Exercise: Return all the entries exactly. No pictures.

Data entries:

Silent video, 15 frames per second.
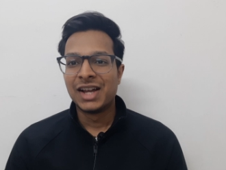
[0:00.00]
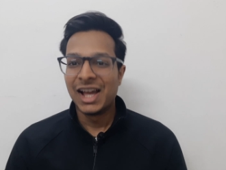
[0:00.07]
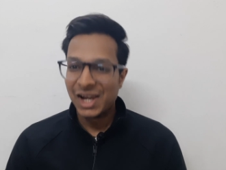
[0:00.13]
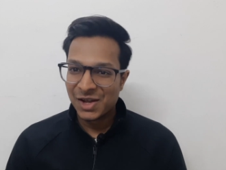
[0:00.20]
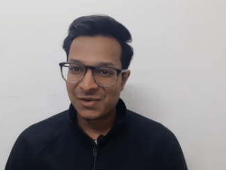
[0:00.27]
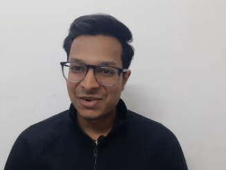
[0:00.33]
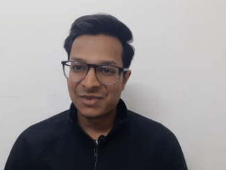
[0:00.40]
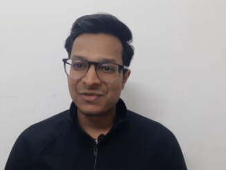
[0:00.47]

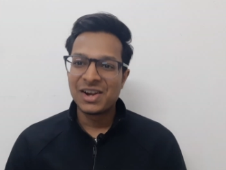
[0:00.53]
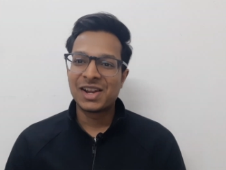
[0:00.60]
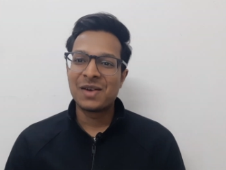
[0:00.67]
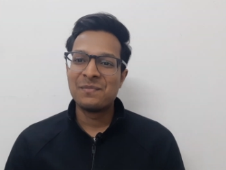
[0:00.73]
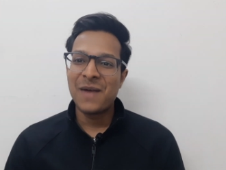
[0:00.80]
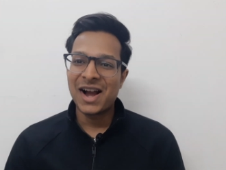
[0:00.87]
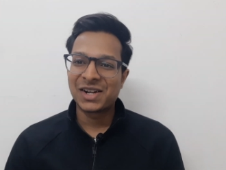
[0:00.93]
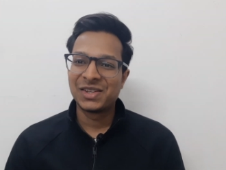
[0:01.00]
Hello everyone,
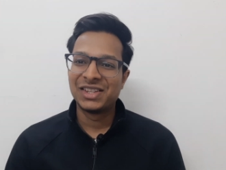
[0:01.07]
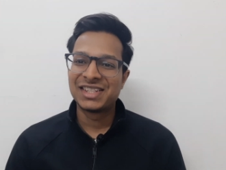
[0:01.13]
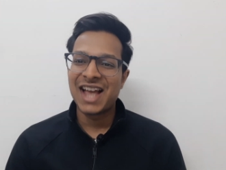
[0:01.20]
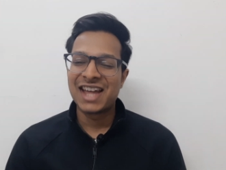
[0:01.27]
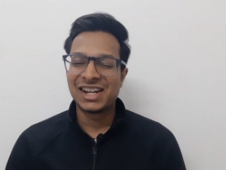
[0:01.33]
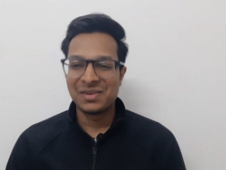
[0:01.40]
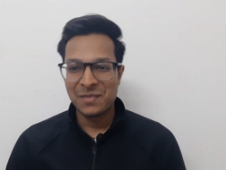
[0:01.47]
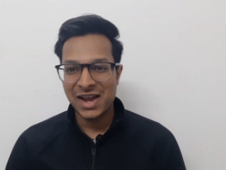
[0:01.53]
welcome back to the
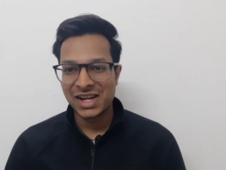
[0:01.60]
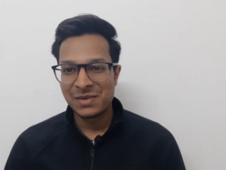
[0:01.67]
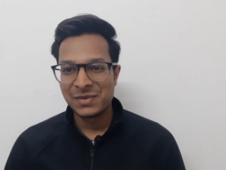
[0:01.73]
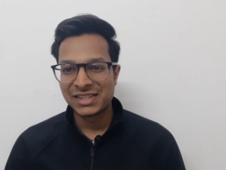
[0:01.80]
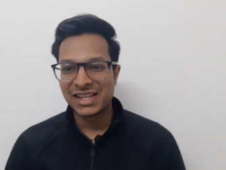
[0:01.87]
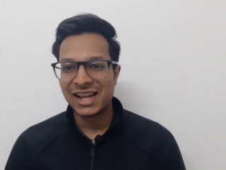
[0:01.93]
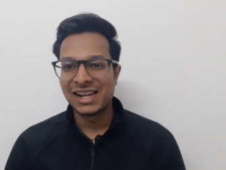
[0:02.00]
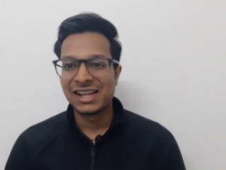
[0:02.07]
channel. My name
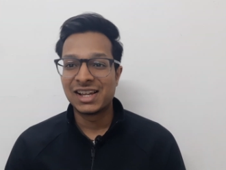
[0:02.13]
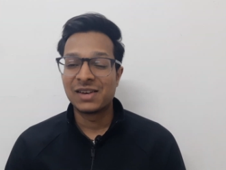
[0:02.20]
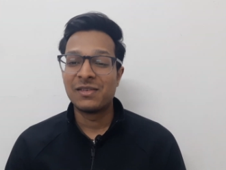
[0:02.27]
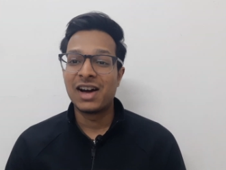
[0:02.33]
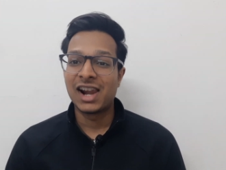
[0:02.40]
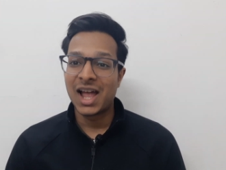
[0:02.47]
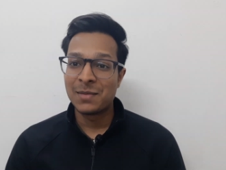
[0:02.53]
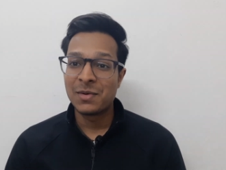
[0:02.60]
is Sahil
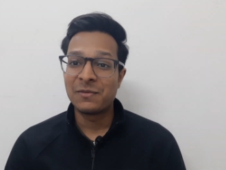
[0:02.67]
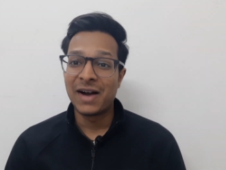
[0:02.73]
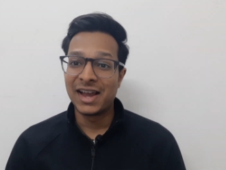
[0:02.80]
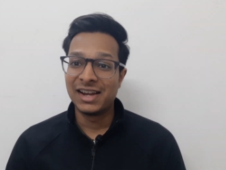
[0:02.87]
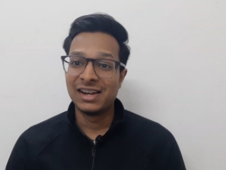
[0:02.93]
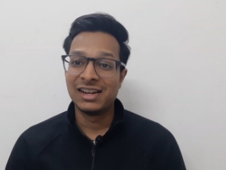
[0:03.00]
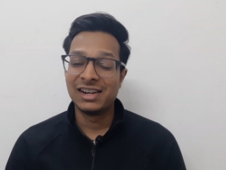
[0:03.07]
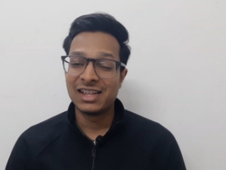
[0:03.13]
Agrawal. I'm a
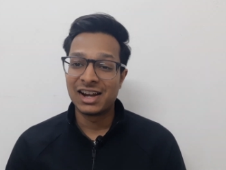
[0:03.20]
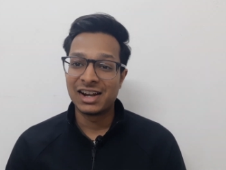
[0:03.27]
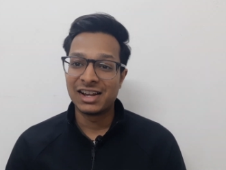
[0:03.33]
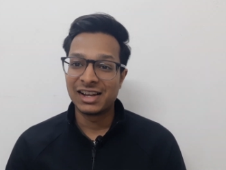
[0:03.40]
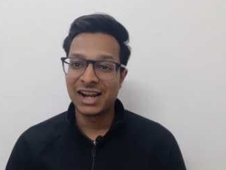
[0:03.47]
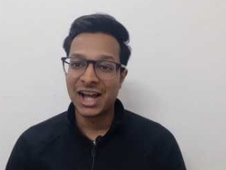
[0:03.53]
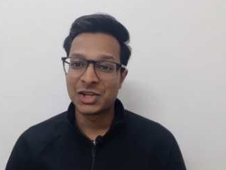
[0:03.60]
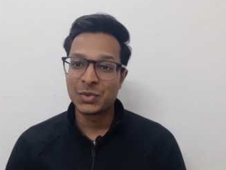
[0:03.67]
final year
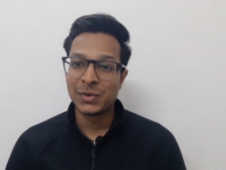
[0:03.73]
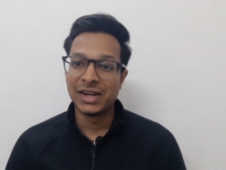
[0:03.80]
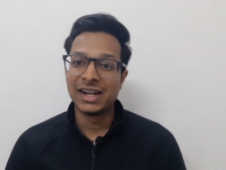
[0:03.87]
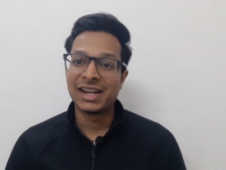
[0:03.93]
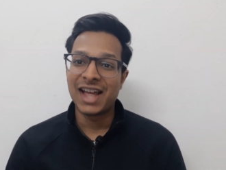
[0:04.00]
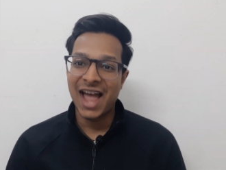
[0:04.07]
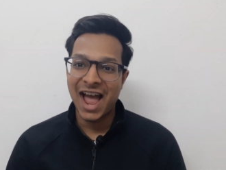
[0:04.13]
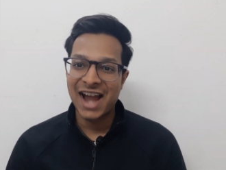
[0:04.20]

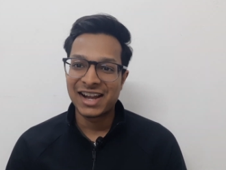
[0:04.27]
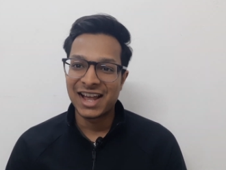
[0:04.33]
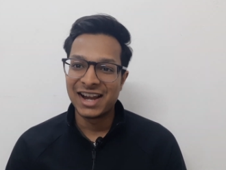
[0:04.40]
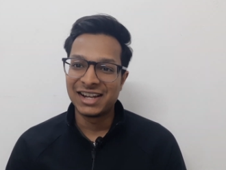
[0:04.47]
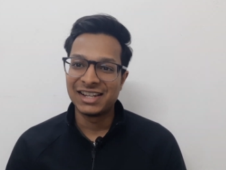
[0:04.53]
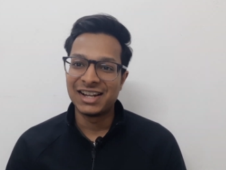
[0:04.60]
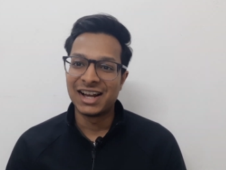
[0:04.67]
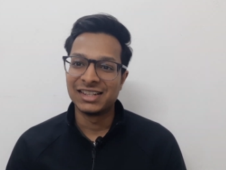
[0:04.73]
undergraduate at
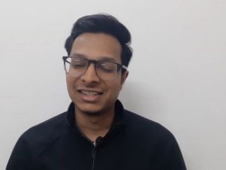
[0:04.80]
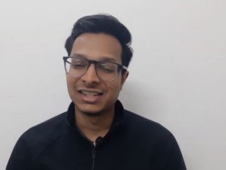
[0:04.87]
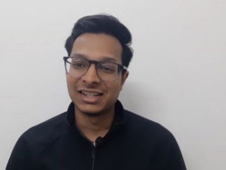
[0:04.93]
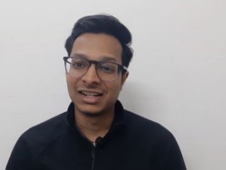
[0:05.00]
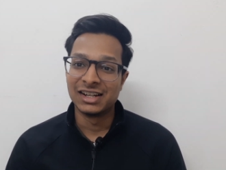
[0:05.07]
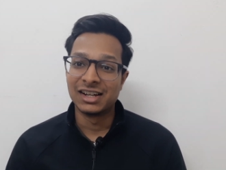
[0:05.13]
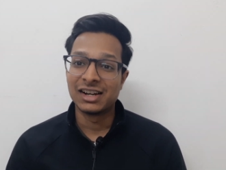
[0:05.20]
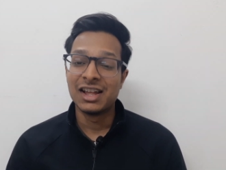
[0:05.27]
IIT
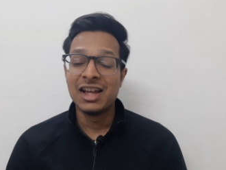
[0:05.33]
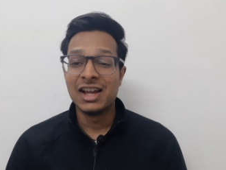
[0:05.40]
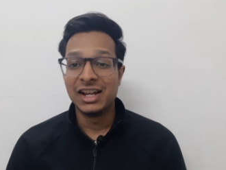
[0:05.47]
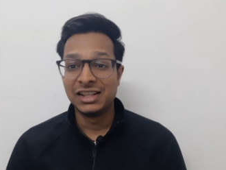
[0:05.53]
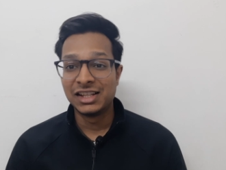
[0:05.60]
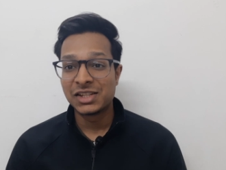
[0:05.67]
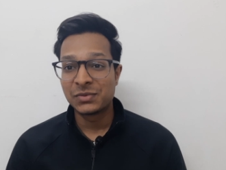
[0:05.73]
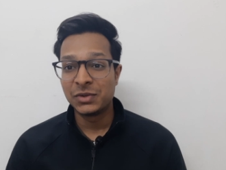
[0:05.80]
Gandhinagar.
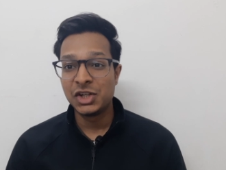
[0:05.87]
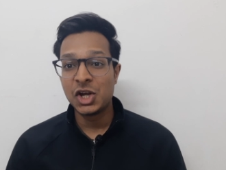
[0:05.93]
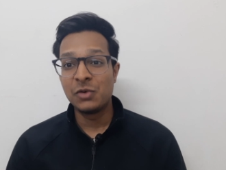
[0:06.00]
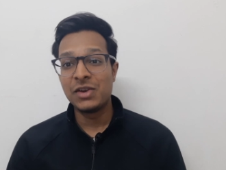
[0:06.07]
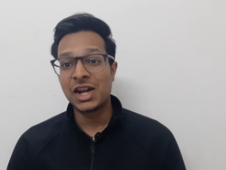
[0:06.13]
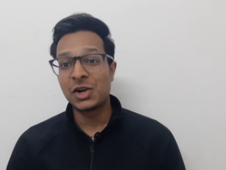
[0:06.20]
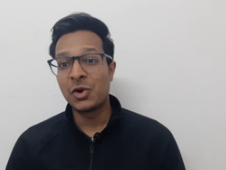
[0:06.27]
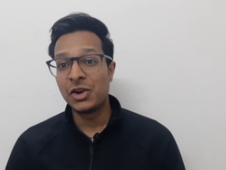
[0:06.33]
In this video,
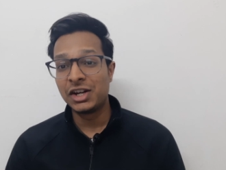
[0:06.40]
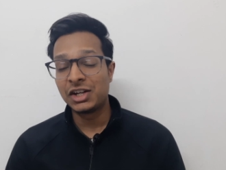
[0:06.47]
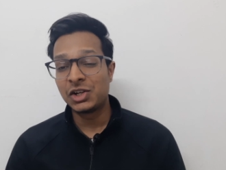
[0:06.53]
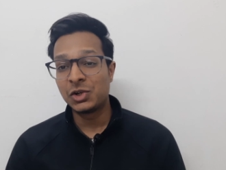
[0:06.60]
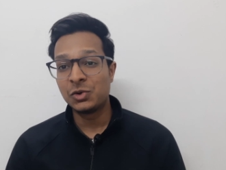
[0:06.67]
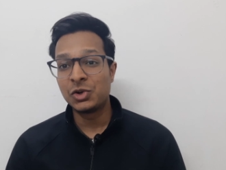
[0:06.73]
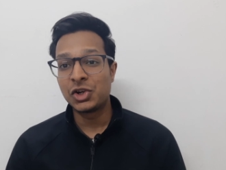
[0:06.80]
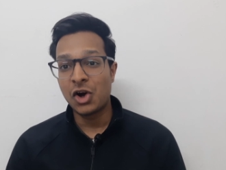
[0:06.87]
we are going
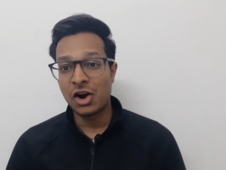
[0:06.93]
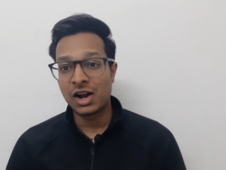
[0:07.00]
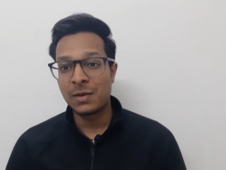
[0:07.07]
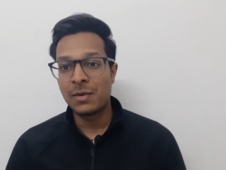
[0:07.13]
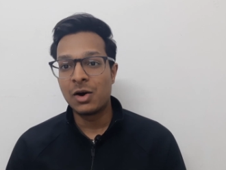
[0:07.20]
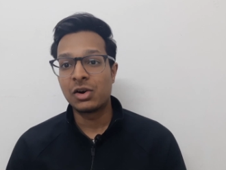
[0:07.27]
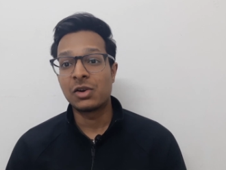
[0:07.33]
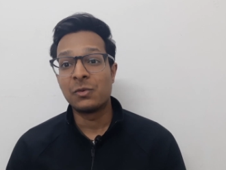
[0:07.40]
to talk
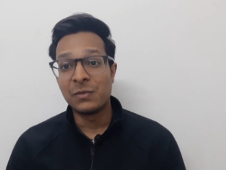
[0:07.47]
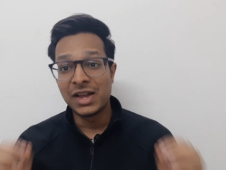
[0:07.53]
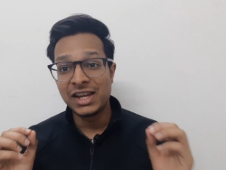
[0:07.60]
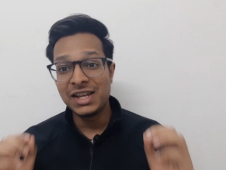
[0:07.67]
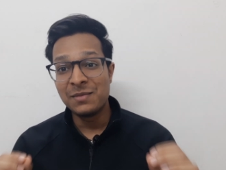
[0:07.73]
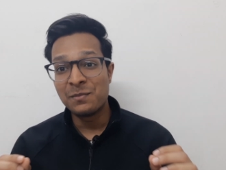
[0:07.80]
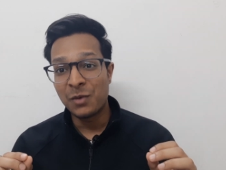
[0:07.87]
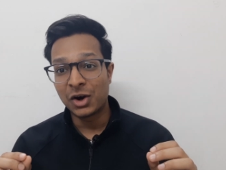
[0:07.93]
about a
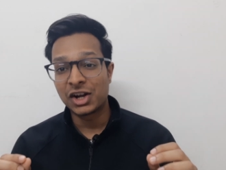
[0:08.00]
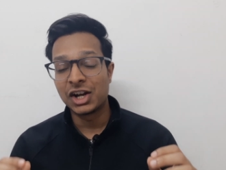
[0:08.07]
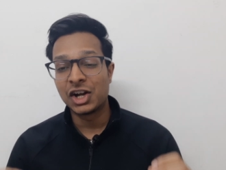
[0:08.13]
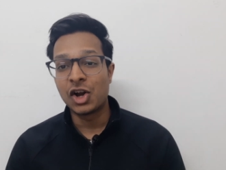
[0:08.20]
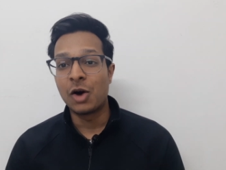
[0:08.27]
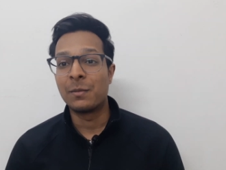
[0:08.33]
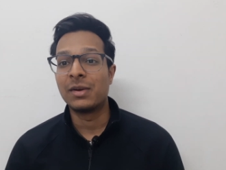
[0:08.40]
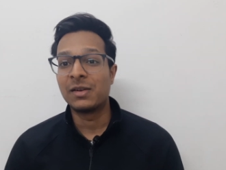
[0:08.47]
very important
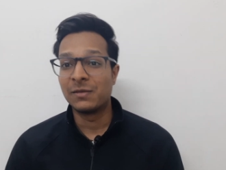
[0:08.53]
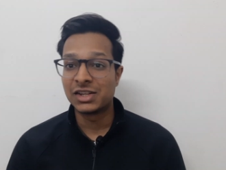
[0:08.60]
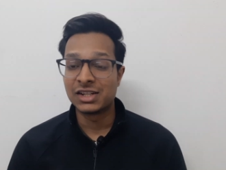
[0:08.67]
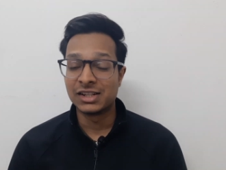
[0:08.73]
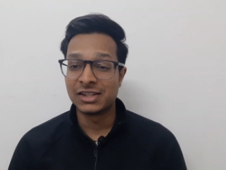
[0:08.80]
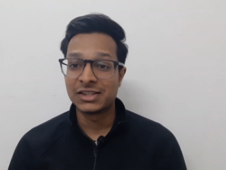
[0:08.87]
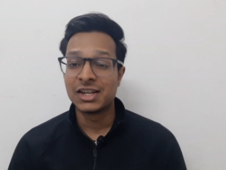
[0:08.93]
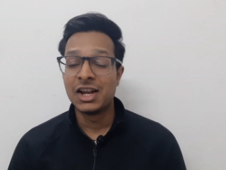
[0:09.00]
topic, which
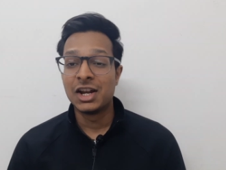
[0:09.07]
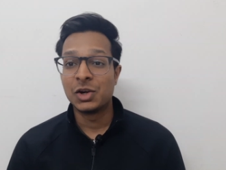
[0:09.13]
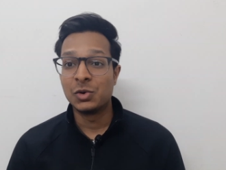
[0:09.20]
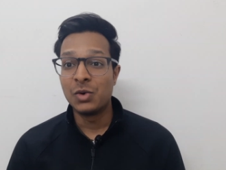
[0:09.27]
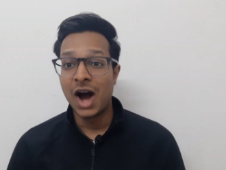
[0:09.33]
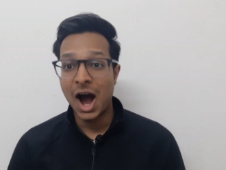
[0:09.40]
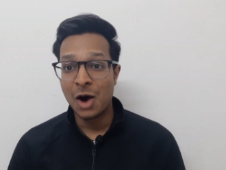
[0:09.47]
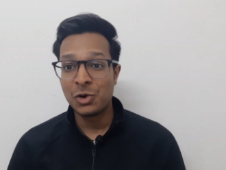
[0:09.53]
is
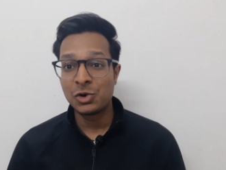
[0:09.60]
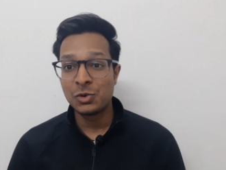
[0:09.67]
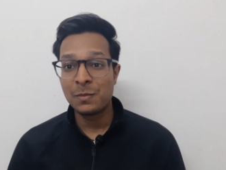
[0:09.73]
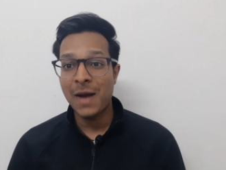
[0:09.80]
to how to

Result of this exercise:
Silent video, 15 frames per second.
[0:00.00]
[0:00.07]
[0:00.13]
[0:00.20]
[0:00.27]
[0:00.33]
[0:00.40]
[0:00.47]

[0:00.53]
[0:00.60]
[0:00.67]
[0:00.73]
[0:00.80]
[0:00.87]
[0:00.93]
[0:01.00]
Hello everyone,
[0:01.07]
[0:01.13]
[0:01.20]
[0:01.27]
[0:01.33]
[0:01.40]
[0:01.47]
[0:01.53]
welcome back to the
[0:01.60]
[0:01.67]
[0:01.73]
[0:01.80]
[0:01.87]
[0:01.93]
[0:02.00]
[0:02.07]
channel. My name
[0:02.13]
[0:02.20]
[0:02.27]
[0:02.33]
[0:02.40]
[0:02.47]
[0:02.53]
[0:02.60]
is Sahil
[0:02.67]
[0:02.73]
[0:02.80]
[0:02.87]
[0:02.93]
[0:03.00]
[0:03.07]
[0:03.13]
Agrawal. I'm a
[0:03.20]
[0:03.27]
[0:03.33]
[0:03.40]
[0:03.47]
[0:03.53]
[0:03.60]
[0:03.67]
final year
[0:03.73]
[0:03.80]
[0:03.87]
[0:03.93]
[0:04.00]
[0:04.07]
[0:04.13]
[0:04.20]

[0:04.27]
[0:04.33]
[0:04.40]
[0:04.47]
[0:04.53]
[0:04.60]
[0:04.67]
[0:04.73]
undergraduate at
[0:04.80]
[0:04.87]
[0:04.93]
[0:05.00]
[0:05.07]
[0:05.13]
[0:05.20]
[0:05.27]
IIT
[0:05.33]
[0:05.40]
[0:05.47]
[0:05.53]
[0:05.60]
[0:05.67]
[0:05.73]
[0:05.80]
Gandhinagar.
[0:05.87]
[0:05.93]
[0:06.00]
[0:06.07]
[0:06.13]
[0:06.20]
[0:06.27]
[0:06.33]
In this video,
[0:06.40]
[0:06.47]
[0:06.53]
[0:06.60]
[0:06.67]
[0:06.73]
[0:06.80]
[0:06.87]
we are going
[0:06.93]
[0:07.00]
[0:07.07]
[0:07.13]
[0:07.20]
[0:07.27]
[0:07.33]
[0:07.40]
to talk
[0:07.47]
[0:07.53]
[0:07.60]
[0:07.67]
[0:07.73]
[0:07.80]
[0:07.87]
[0:07.93]
about a
[0:08.00]
[0:08.07]
[0:08.13]
[0:08.20]
[0:08.27]
[0:08.33]
[0:08.40]
[0:08.47]
very important
[0:08.53]
[0:08.60]
[0:08.67]
[0:08.73]
[0:08.80]
[0:08.87]
[0:08.93]
[0:09.00]
topic, which
[0:09.07]
[0:09.13]
[0:09.20]
[0:09.27]
[0:09.33]
[0:09.40]
[0:09.47]
[0:09.53]
is
[0:09.60]
[0:09.67]
[0:09.73]
[0:09.80]
to how to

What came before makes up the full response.